**What you need to do**
Would you transcribe the listing that follows, character for character, and omit its images?
[Exercise inputs Boundary: Start]
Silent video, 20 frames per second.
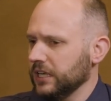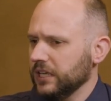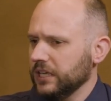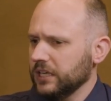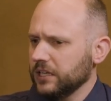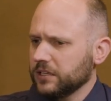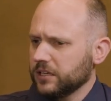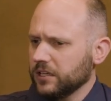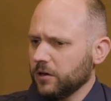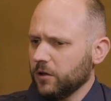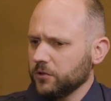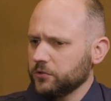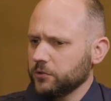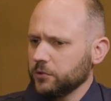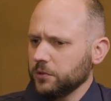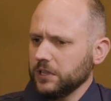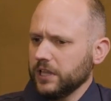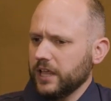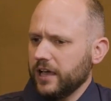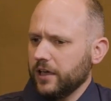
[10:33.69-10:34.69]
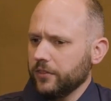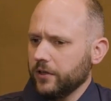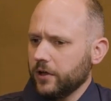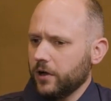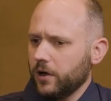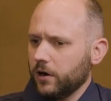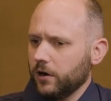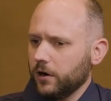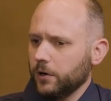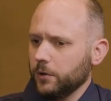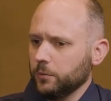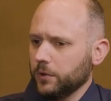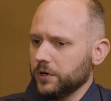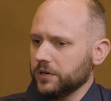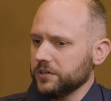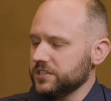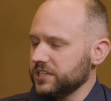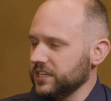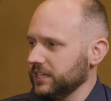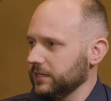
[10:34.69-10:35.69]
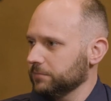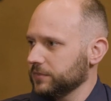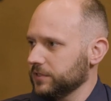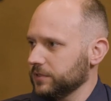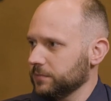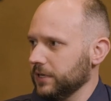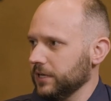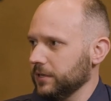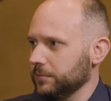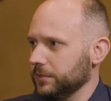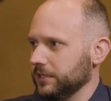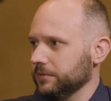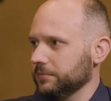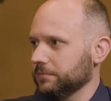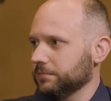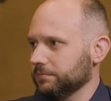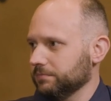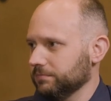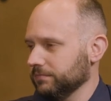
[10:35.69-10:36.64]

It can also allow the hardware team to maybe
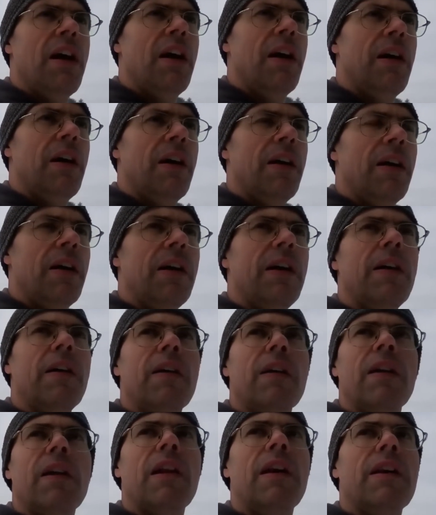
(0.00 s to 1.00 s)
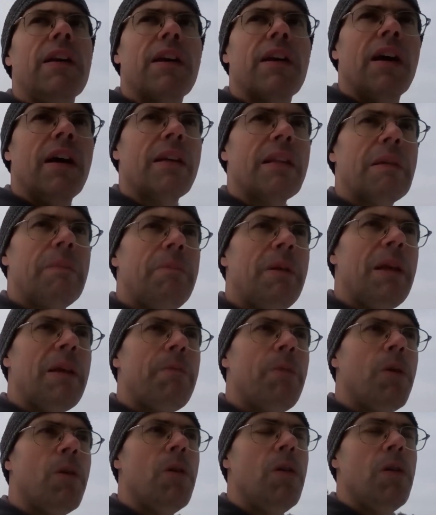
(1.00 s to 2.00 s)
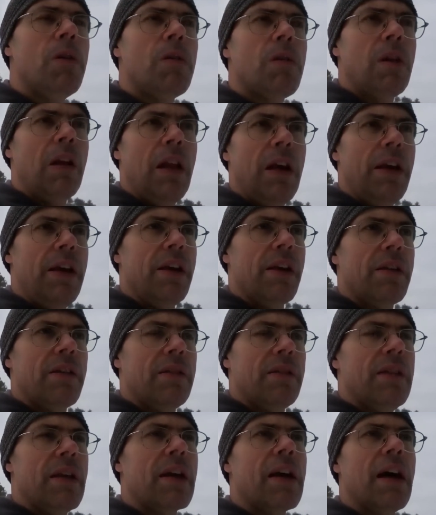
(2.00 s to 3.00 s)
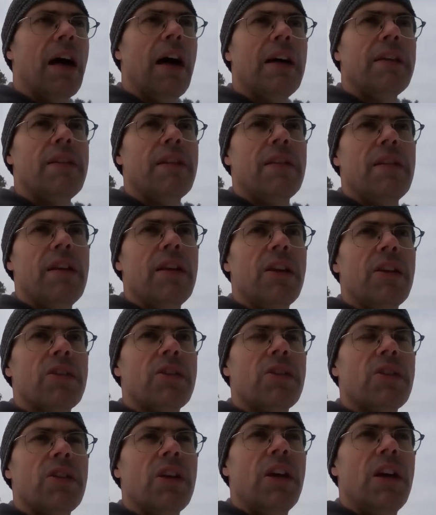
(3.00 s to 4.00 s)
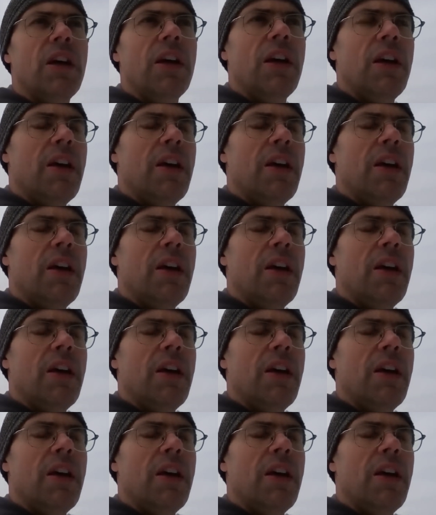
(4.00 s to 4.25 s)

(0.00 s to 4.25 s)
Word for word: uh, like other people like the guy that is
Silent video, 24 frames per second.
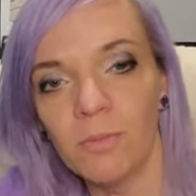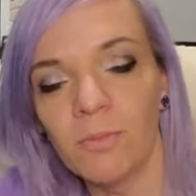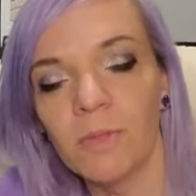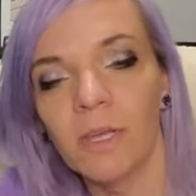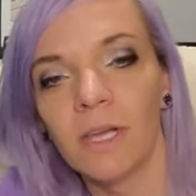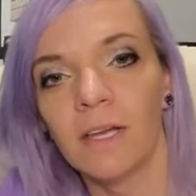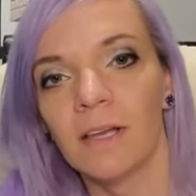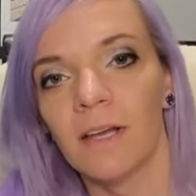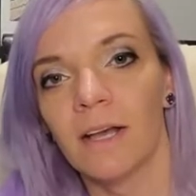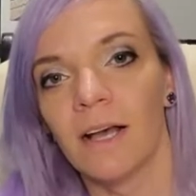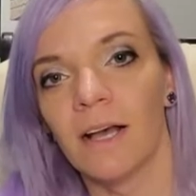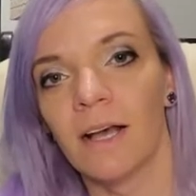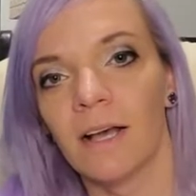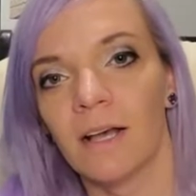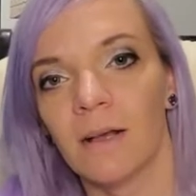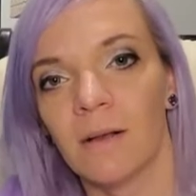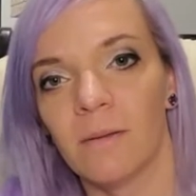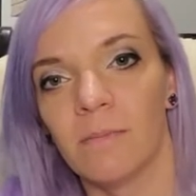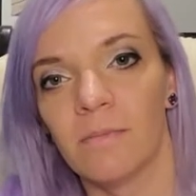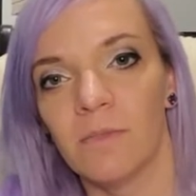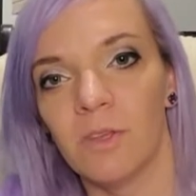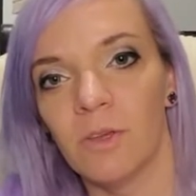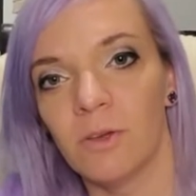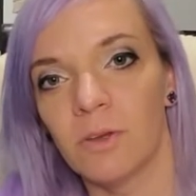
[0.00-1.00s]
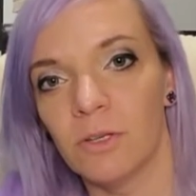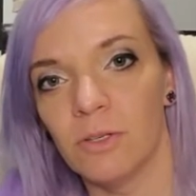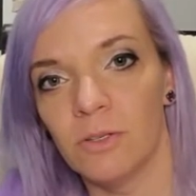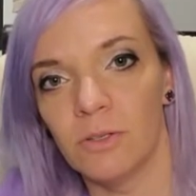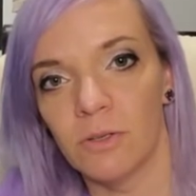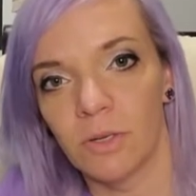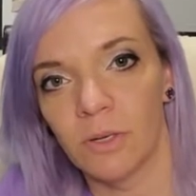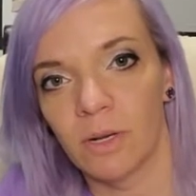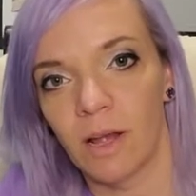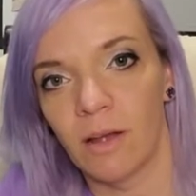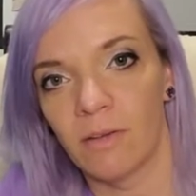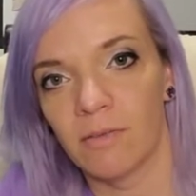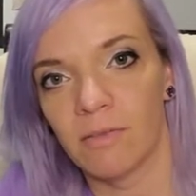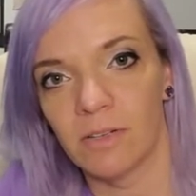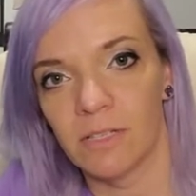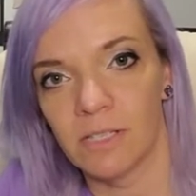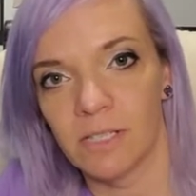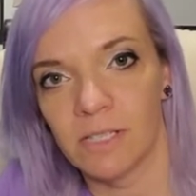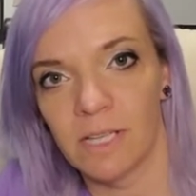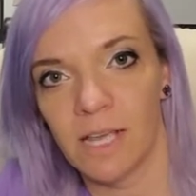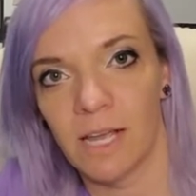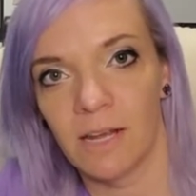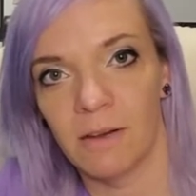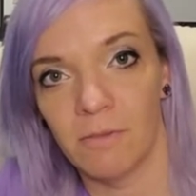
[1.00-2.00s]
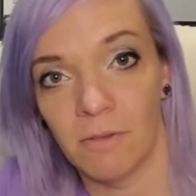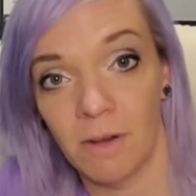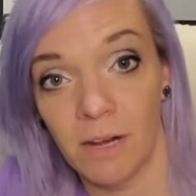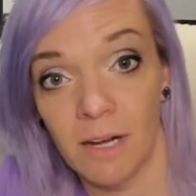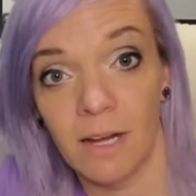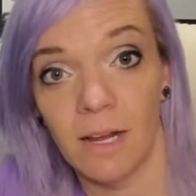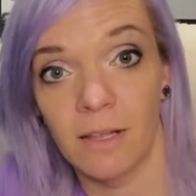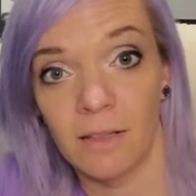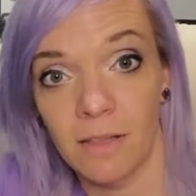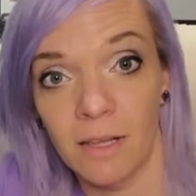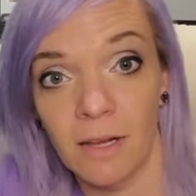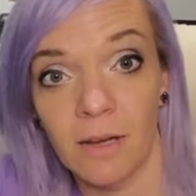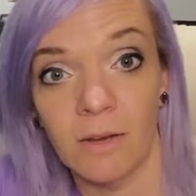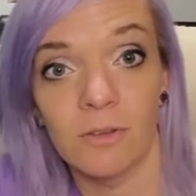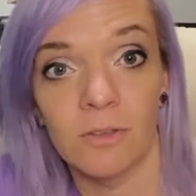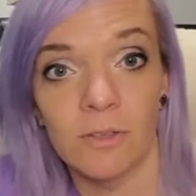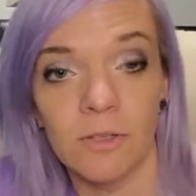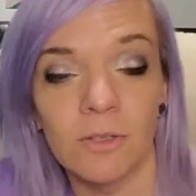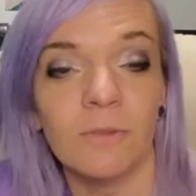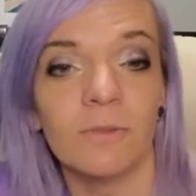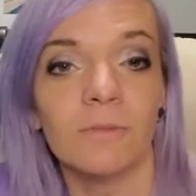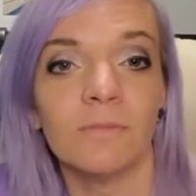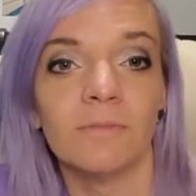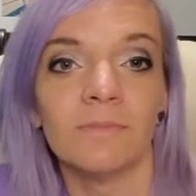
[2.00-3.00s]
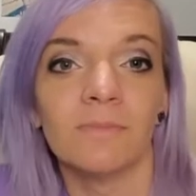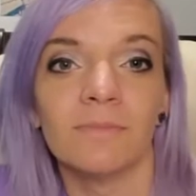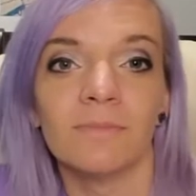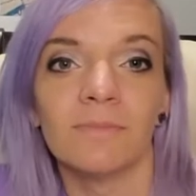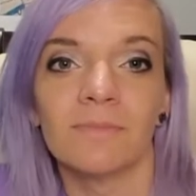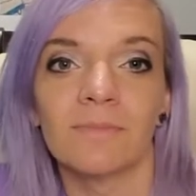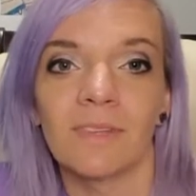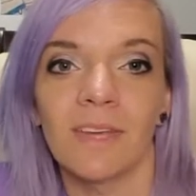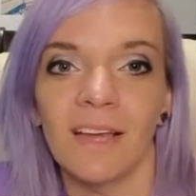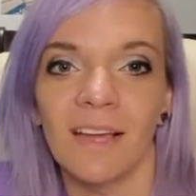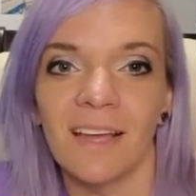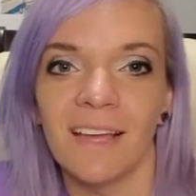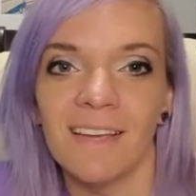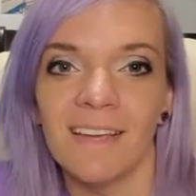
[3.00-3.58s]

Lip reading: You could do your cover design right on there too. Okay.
[Exercise inputs Boundary: End]
**Task response**
Silent video, 20 frames per second.
[10:33.69-10:34.69]
[10:34.69-10:35.69]
[10:35.69-10:36.64]

It can also allow the hardware team to maybe
(0.00 s to 1.00 s)
(1.00 s to 2.00 s)
(2.00 s to 3.00 s)
(3.00 s to 4.00 s)
(4.00 s to 4.25 s)

(0.00 s to 4.25 s)
Word for word: uh, like other people like the guy that is
Silent video, 24 frames per second.
[0.00-1.00s]
[1.00-2.00s]
[2.00-3.00s]
[3.00-3.58s]

Lip reading: You could do your cover design right on there too. Okay.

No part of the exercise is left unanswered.